Dilani Jambuthenne

Position: PhD student

Place of birth: Sri Lanka (Kandy)

Language: Singhalese, English

Scholarship: Australian Postgraduate Award



Dr Lee Hickey 

Assoc. Prof. Elizabeth Aitken 

Prof. Ian Godwin 



Stripe rust (YR), caused by Puccinia striiformis f. sp. tritici (Pst), is a devastating disease of wheat crops in Australia and around the world. The current annual average loss in Australia is $127 million and it’s predicted that YR will continue to be a dominant disease with the emergence of new races better adapted to warmer temperatures. It is important to develop varieties incorporating genetic resistance to maintain stable production and minimise the reliance on fungicides for disease control. This will in turn improve the profitability of production for farmers.

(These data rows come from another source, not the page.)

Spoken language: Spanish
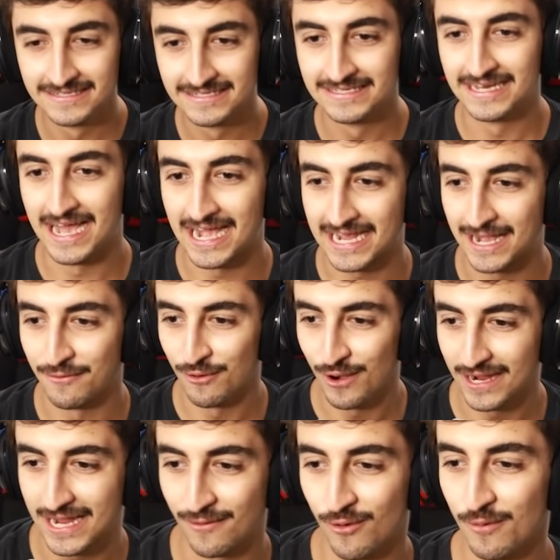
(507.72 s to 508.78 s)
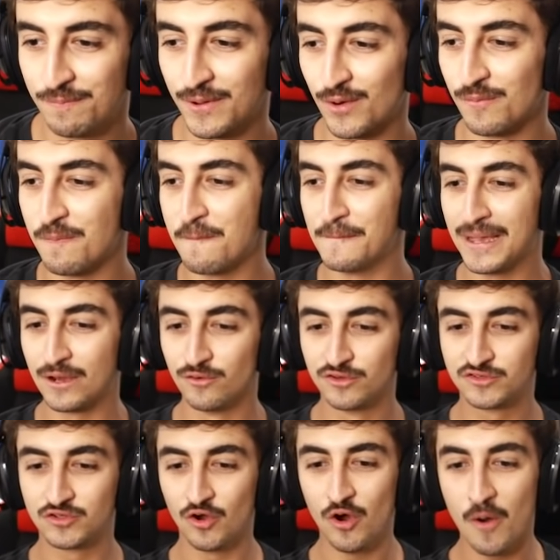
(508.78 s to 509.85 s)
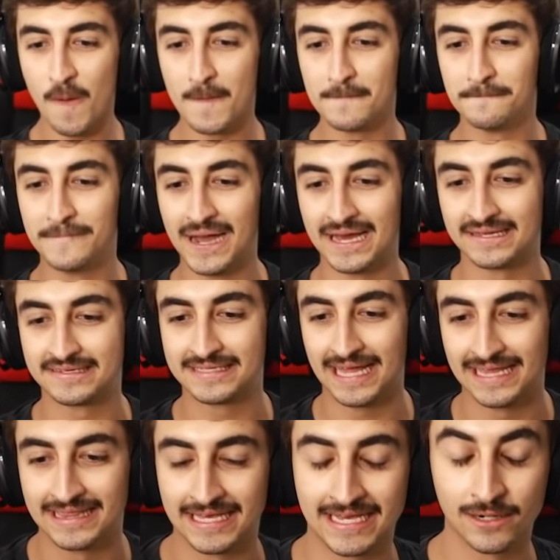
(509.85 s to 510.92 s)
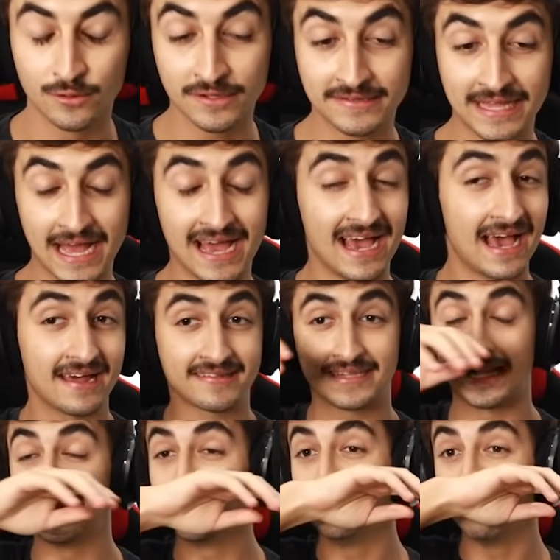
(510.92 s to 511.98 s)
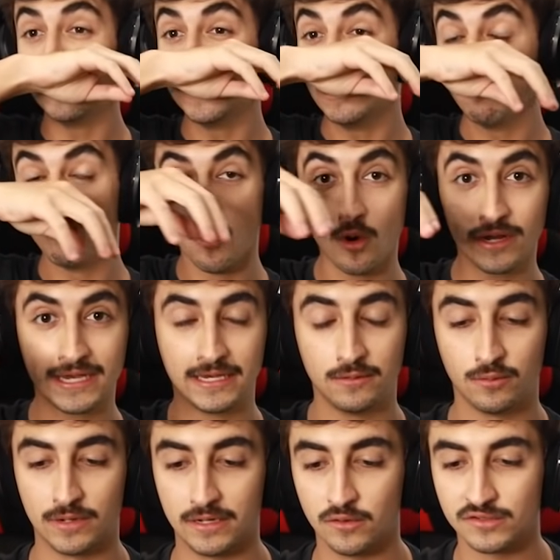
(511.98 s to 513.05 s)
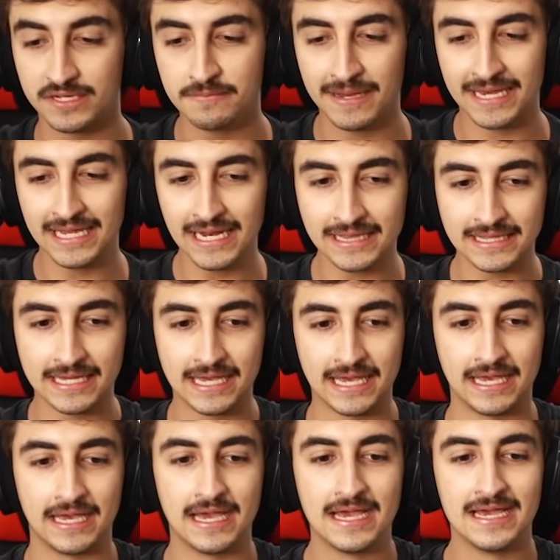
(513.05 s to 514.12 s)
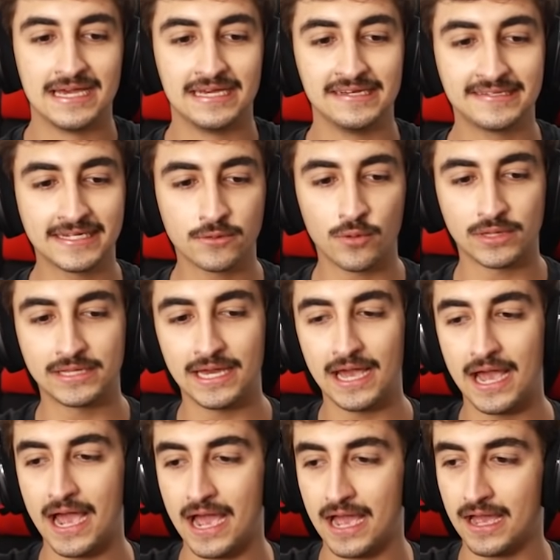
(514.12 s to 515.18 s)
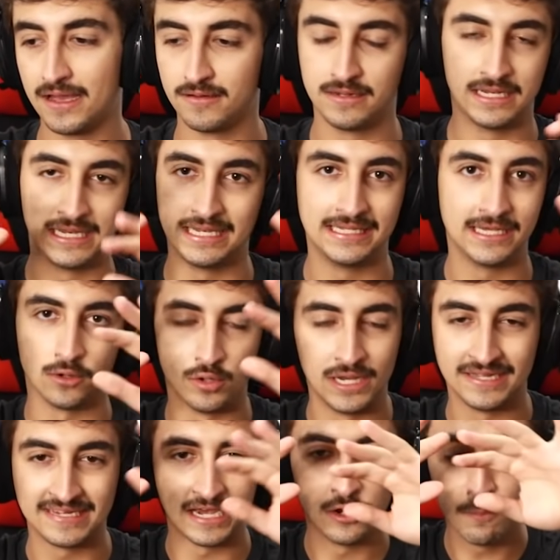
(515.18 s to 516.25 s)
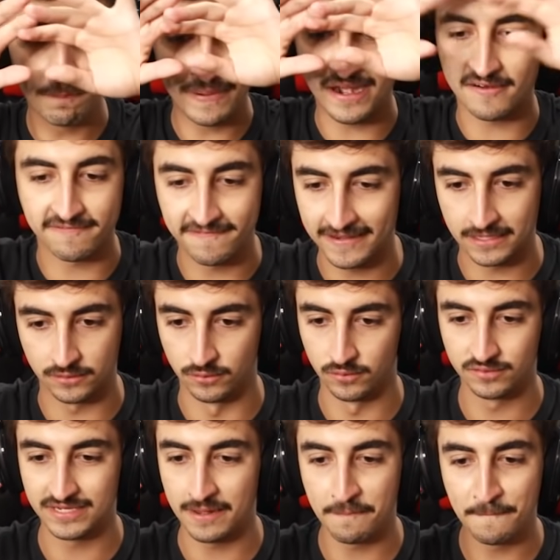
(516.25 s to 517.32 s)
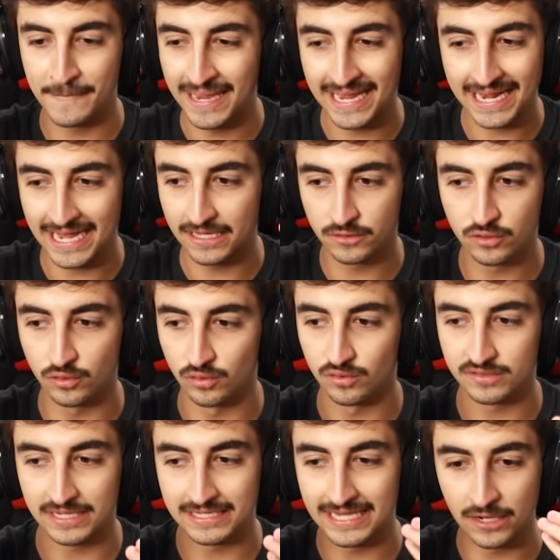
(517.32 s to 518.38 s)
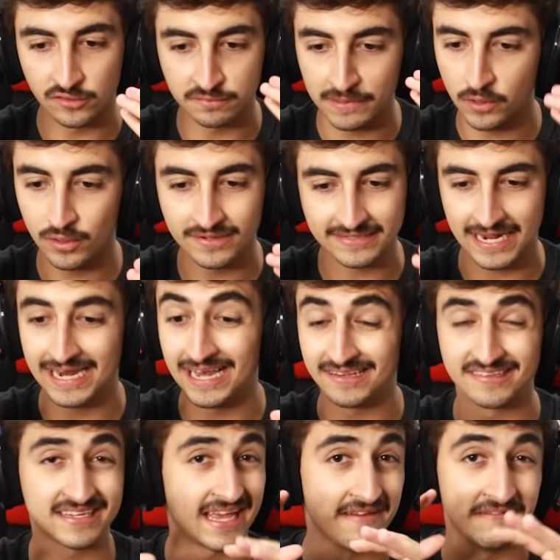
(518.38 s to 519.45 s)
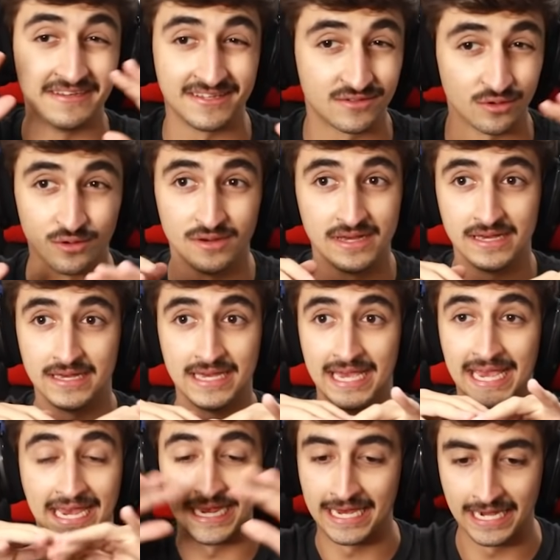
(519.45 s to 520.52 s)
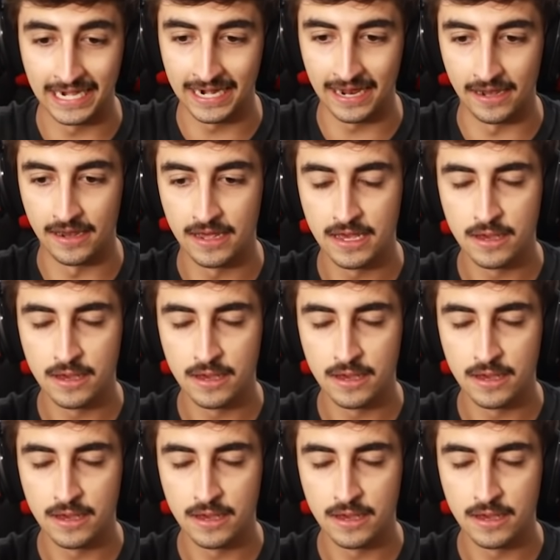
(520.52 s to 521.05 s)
Acabó, acabó, pero me gustó bastante. Creo que está hasta el nivel de Wonky, güey. O sea, imagínate que este cuate, digo, le salió perfecto. O sea, me encantó. O sea, de los mejores highlights que he visto en general.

Unfortunately, most seedling resistance genes for YR previously deployed in wheat cultivars have been overcome by the pathogen. A longer lasting resistance and more durable form of resistance, known as adult plant resistance (APR) is being adopted by plant breeders, where ideally multiple genes are ideally pyramided or combined in new varieties of wheat. However, only a handful of well characterized APR genes with useful molecular markers are currently available to breeders (e.g. Yr18, Yr29). Thus, additional genes, along with useful DNA markers are sought.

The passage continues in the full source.